Warszawa, 3.09.2002
Ponieważ w ostatnim okresie wystąpiły pewne insynuacje pod moim adresem ze strony Prezesa FKB zmuszony jestem złożyć oświadczenie o treści następującej:
1. W dniu 10.12.2000 r. w Spale zostałem wybrany Wiceprezesem Federacji Klubów Biegacza. Uznałem to za duże wyróżnienie. Miałem nadzieję pomagać Prezesowi.
2. Już na pierwszym zebraniu Zarządu FKB (26.03.2001) okazało się, że Federacja nie ma osobowości prawnej, nie ma własnego konta bankowego, działa poza obrębem prawa o stowarzyszeniach.
3. Zatwierdzenie statutu w Modlinie (1996 r.) rzekomo „pod rejestrację” było wierutną fikcją. Nie wybrano wówczas Komisji Rewizyjnej. Biegacze i Kluby Biegacza były utrzymywane w błędnym przekonaniu.
4. W międzyczasie przygotowałem statut, sporządziłem listę założycieli (osoby fizyczne a nie kluby) i komitet założycielski.

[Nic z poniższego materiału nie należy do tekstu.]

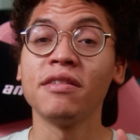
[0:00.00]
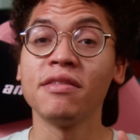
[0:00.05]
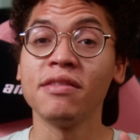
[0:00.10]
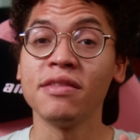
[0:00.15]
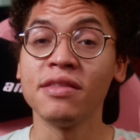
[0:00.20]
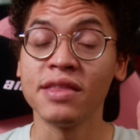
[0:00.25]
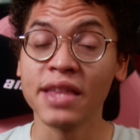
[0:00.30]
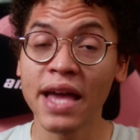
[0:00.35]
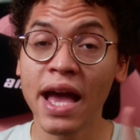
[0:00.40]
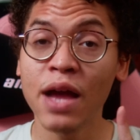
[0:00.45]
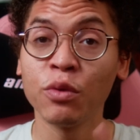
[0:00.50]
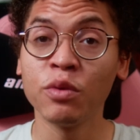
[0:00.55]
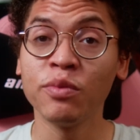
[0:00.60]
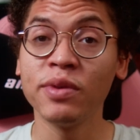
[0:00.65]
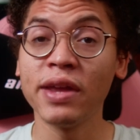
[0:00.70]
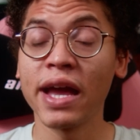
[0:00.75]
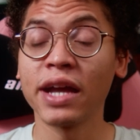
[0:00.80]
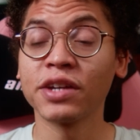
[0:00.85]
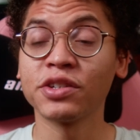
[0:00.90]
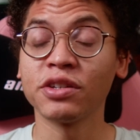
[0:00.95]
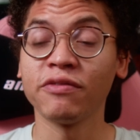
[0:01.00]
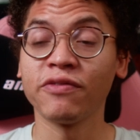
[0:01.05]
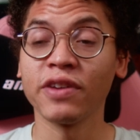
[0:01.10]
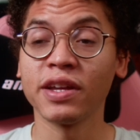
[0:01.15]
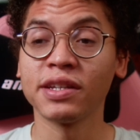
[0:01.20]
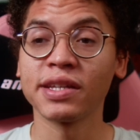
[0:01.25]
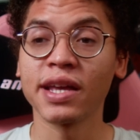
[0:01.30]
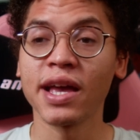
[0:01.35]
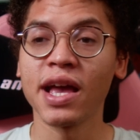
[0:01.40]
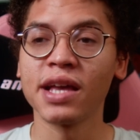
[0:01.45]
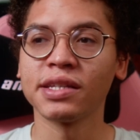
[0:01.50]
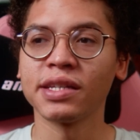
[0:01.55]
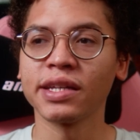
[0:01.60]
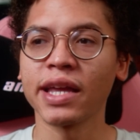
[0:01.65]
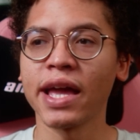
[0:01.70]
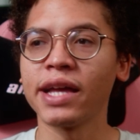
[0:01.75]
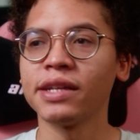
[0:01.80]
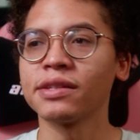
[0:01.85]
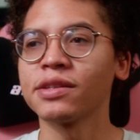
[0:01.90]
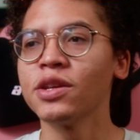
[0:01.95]
that would be actually fantastic,
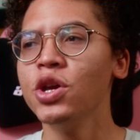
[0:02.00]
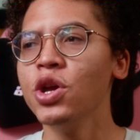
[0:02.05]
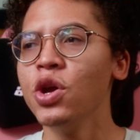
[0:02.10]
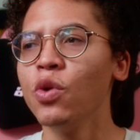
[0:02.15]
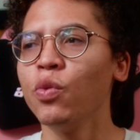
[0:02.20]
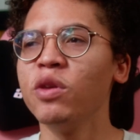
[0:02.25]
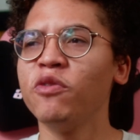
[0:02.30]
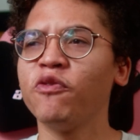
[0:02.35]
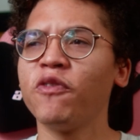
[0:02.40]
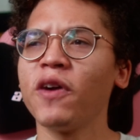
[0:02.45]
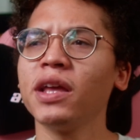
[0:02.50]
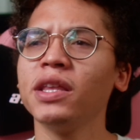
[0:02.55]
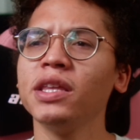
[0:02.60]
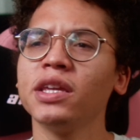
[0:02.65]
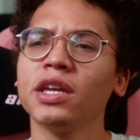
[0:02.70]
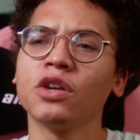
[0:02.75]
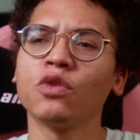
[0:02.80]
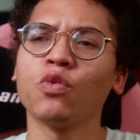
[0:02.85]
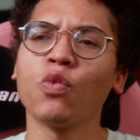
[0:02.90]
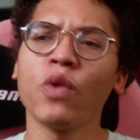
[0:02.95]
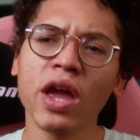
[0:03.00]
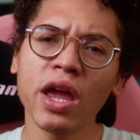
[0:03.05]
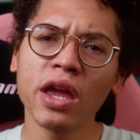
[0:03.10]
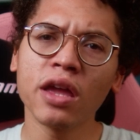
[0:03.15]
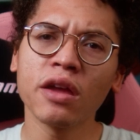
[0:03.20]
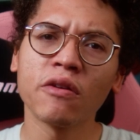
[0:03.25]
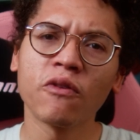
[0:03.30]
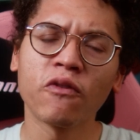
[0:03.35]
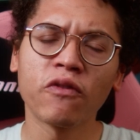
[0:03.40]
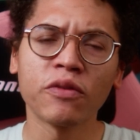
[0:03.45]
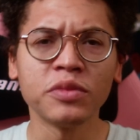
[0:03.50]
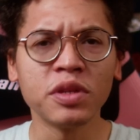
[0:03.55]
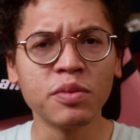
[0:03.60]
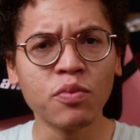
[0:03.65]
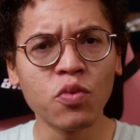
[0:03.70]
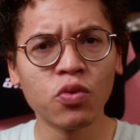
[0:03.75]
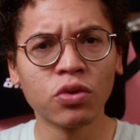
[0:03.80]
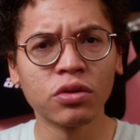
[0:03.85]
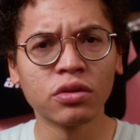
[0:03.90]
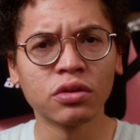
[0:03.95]
as we'd finally get away from the
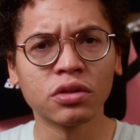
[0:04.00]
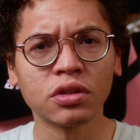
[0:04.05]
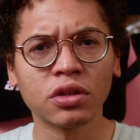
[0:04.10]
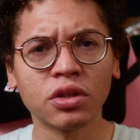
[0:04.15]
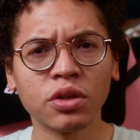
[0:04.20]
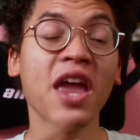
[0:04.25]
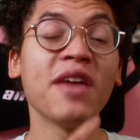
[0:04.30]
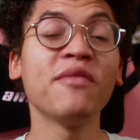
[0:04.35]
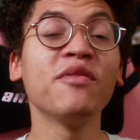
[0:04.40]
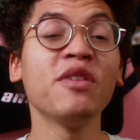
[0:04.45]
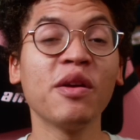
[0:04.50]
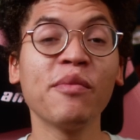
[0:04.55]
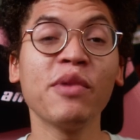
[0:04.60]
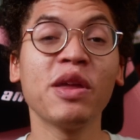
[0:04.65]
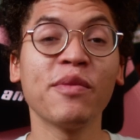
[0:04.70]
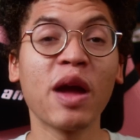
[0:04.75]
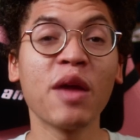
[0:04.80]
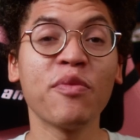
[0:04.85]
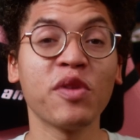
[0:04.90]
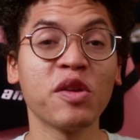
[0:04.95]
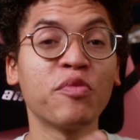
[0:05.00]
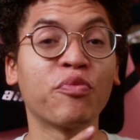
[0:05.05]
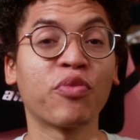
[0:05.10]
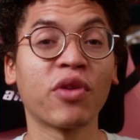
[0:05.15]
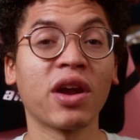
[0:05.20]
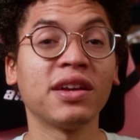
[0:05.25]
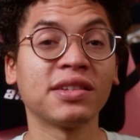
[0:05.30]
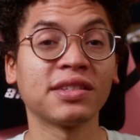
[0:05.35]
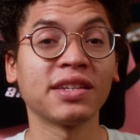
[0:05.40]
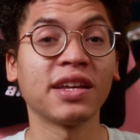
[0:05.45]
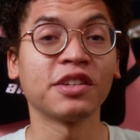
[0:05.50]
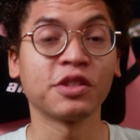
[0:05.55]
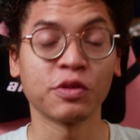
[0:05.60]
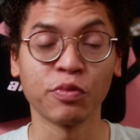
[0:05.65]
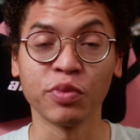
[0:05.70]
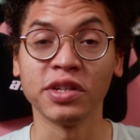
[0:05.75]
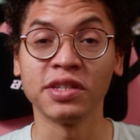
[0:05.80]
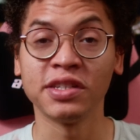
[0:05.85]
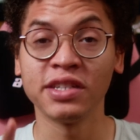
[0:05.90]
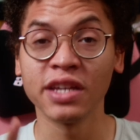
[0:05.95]
more, in my opinion, processed,
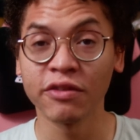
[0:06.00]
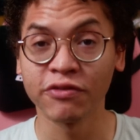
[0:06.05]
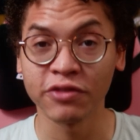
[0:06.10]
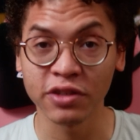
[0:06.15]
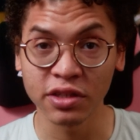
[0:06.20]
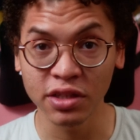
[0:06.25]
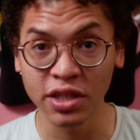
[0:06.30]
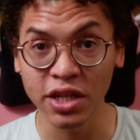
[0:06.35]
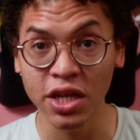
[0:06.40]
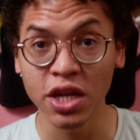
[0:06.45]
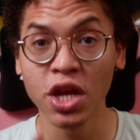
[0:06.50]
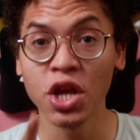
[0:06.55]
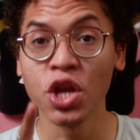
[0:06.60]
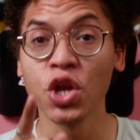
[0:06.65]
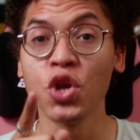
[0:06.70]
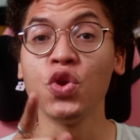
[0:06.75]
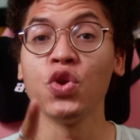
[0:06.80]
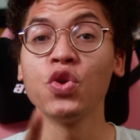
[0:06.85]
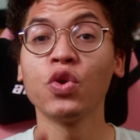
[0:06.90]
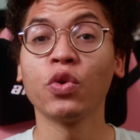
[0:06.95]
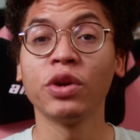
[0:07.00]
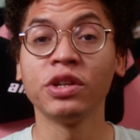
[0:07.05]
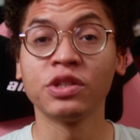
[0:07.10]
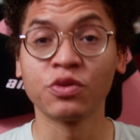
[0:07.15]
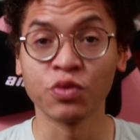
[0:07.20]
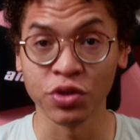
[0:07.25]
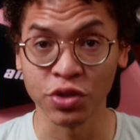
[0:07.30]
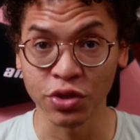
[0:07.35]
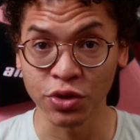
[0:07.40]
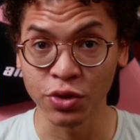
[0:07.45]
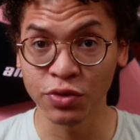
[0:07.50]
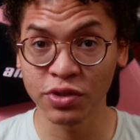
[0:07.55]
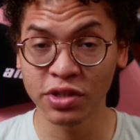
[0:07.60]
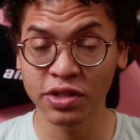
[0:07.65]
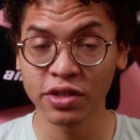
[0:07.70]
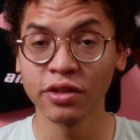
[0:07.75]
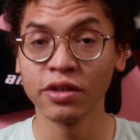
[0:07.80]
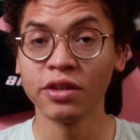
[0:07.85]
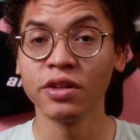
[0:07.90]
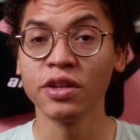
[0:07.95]
but definitely
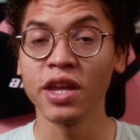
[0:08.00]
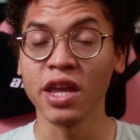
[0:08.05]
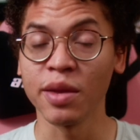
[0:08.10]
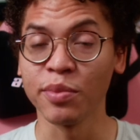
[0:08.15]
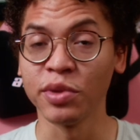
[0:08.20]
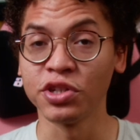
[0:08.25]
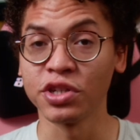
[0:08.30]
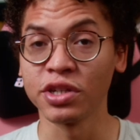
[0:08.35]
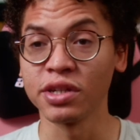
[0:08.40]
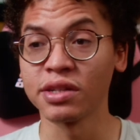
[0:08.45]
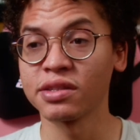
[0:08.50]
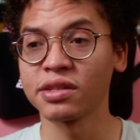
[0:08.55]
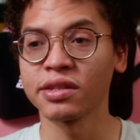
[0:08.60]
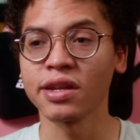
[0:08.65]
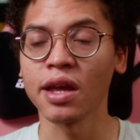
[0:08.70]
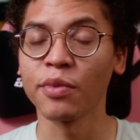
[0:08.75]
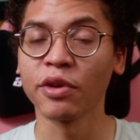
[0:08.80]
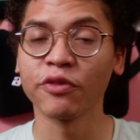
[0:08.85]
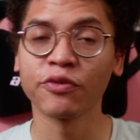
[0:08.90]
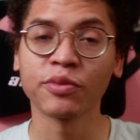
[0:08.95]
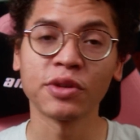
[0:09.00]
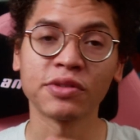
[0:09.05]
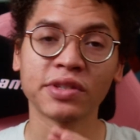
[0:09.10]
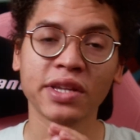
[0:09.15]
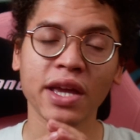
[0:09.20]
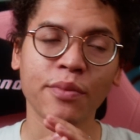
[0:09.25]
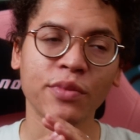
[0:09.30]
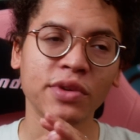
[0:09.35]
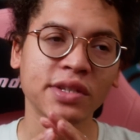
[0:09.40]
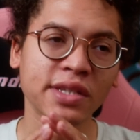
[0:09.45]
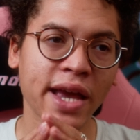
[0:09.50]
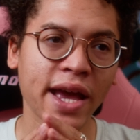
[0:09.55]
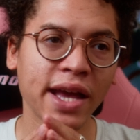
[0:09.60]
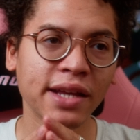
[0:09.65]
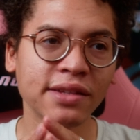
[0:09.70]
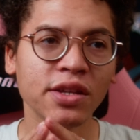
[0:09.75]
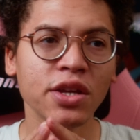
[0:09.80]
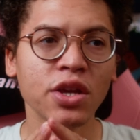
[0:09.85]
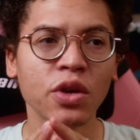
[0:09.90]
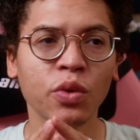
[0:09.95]
noise-reduced images coming from those cameras,
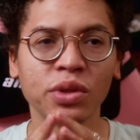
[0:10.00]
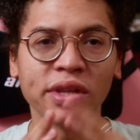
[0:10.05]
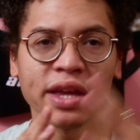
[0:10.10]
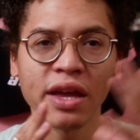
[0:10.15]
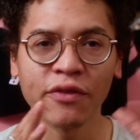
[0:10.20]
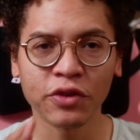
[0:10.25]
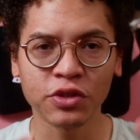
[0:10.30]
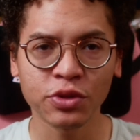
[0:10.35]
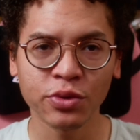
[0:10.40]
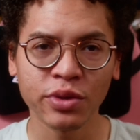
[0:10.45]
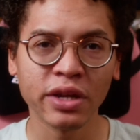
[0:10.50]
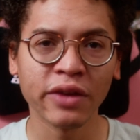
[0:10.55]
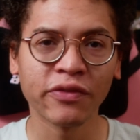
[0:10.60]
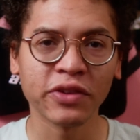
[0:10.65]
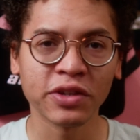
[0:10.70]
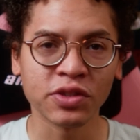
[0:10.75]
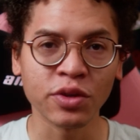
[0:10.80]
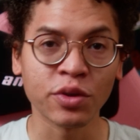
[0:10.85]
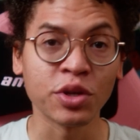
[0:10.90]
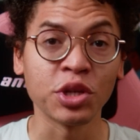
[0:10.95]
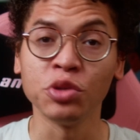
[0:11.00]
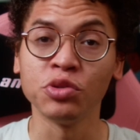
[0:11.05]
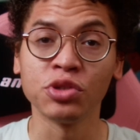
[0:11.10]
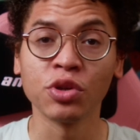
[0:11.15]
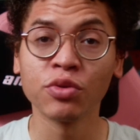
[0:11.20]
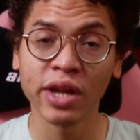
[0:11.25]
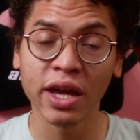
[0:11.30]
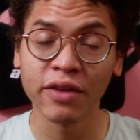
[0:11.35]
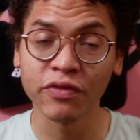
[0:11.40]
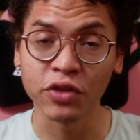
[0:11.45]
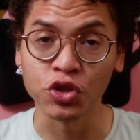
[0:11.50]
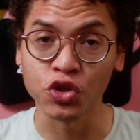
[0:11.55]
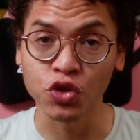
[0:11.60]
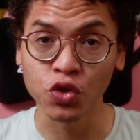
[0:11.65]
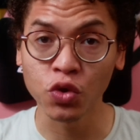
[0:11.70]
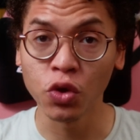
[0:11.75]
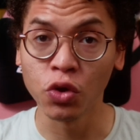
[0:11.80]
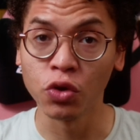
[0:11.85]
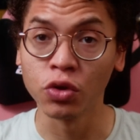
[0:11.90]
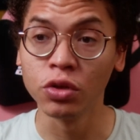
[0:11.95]
as with the FX3 and FX30, you don't have
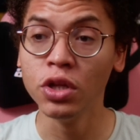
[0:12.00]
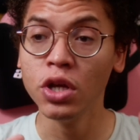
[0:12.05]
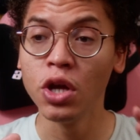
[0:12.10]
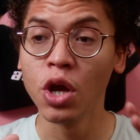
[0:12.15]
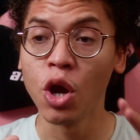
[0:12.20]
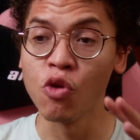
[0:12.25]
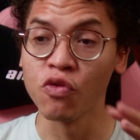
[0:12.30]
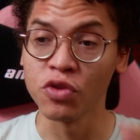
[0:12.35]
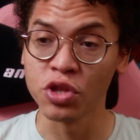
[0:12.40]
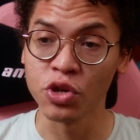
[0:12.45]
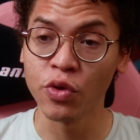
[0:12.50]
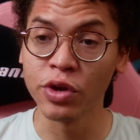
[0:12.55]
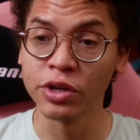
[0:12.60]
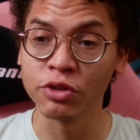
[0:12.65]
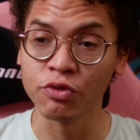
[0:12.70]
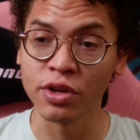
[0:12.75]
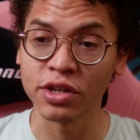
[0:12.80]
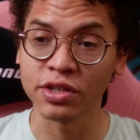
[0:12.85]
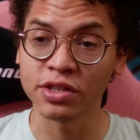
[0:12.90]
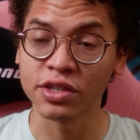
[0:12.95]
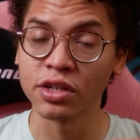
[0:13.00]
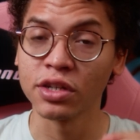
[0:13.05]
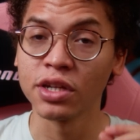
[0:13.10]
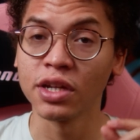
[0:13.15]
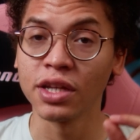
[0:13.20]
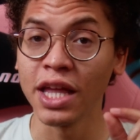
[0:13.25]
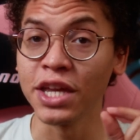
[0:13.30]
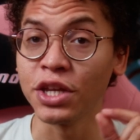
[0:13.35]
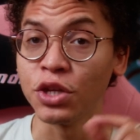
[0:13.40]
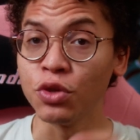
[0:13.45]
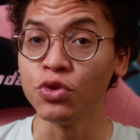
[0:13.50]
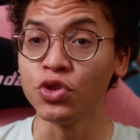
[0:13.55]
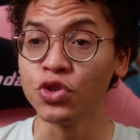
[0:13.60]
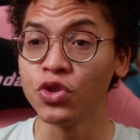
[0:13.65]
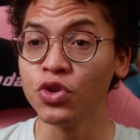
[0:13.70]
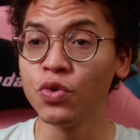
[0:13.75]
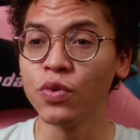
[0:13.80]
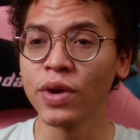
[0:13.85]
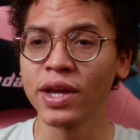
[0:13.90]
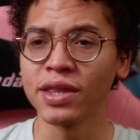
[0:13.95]
control over the noise reduction like you
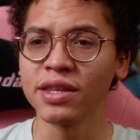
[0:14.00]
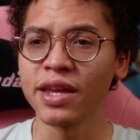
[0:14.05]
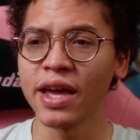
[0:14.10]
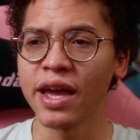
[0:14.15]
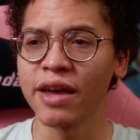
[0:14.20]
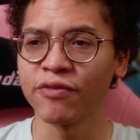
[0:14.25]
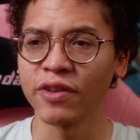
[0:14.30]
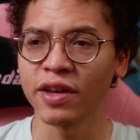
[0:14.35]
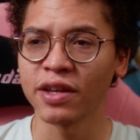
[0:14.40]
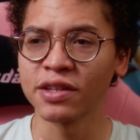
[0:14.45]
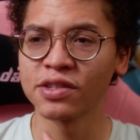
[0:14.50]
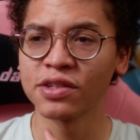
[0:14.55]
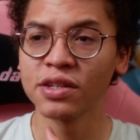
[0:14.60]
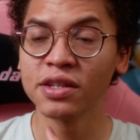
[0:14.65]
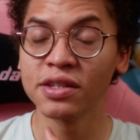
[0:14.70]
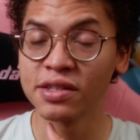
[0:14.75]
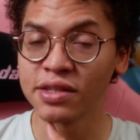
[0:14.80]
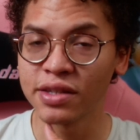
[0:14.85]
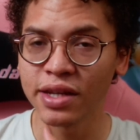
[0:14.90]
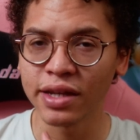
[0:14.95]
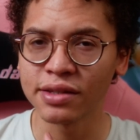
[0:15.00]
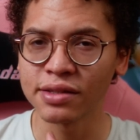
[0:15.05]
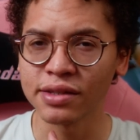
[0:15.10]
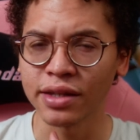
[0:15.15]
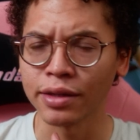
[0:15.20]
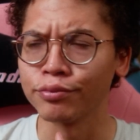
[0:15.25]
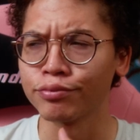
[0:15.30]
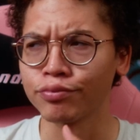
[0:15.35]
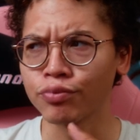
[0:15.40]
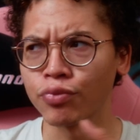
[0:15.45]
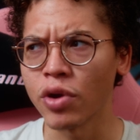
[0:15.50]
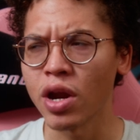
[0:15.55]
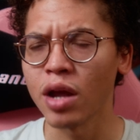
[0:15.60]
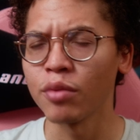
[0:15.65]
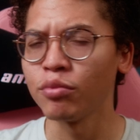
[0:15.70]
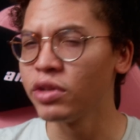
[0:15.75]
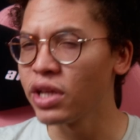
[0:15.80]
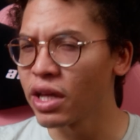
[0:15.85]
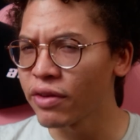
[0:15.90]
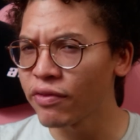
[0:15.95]
do in the FX6 and
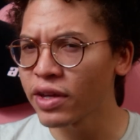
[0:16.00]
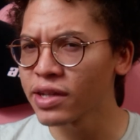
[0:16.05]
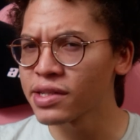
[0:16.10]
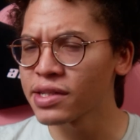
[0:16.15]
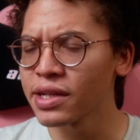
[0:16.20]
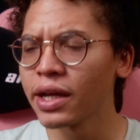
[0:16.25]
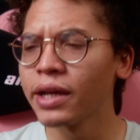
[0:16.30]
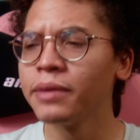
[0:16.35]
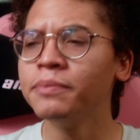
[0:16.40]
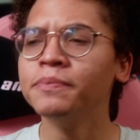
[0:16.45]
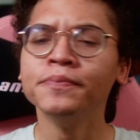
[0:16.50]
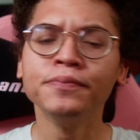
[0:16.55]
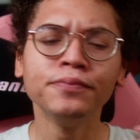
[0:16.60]
probably FX9.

5. Pismem z dnia 2.04.2002 wręczonym Prezesowi wezwałem go do „wejścia” na drogę prawnego działania. Na zebraniu 5.04.2002 powiedział, cytuję: „Federację zarejestrujemy, gdy ja (Kalinowski) odzyskam pieniądze, które zaangażowałem w działalność Federacji”. Nie chcę tego komentować.
6. Na tym zebraniu Prezes dodatkowo mnie oskarżył, mówiąc: „Do Burmistrza Bielan nadeszły listy od biegaczy ze skargami na sposób pracy i klasyfikacje prowadzone przez Andrzejewskiego w XIX Biegu Chomiczówki.” A to ciekawe (?).

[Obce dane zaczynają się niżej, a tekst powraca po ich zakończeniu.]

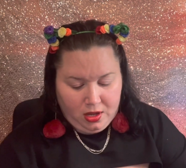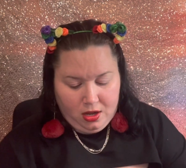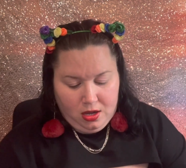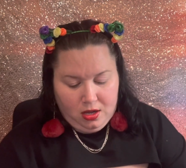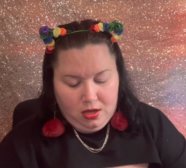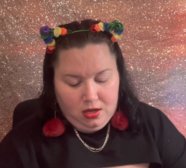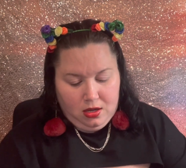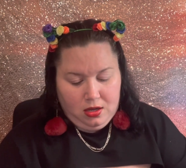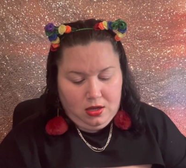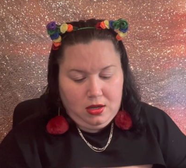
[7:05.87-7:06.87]

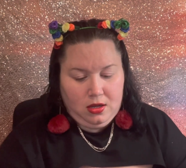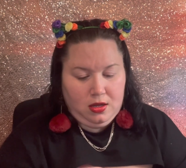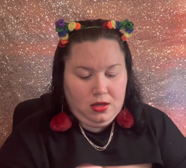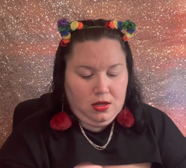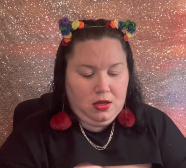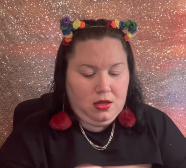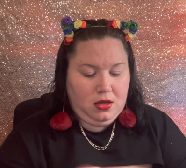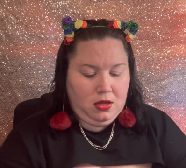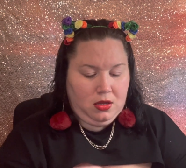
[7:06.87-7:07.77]
[no speech]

7. Nie miałem nic wspólnego z organizacją i zbiórką pieniędzy na wyjazd na maraton do Nowego Jorku.
8. Nie chcąc firmować bezprawnej działalności Federacji i autokratycznego kierowania nią oświadczyłem, że moja przygoda z FKB dobiegła końca w dniu 5.04.2002.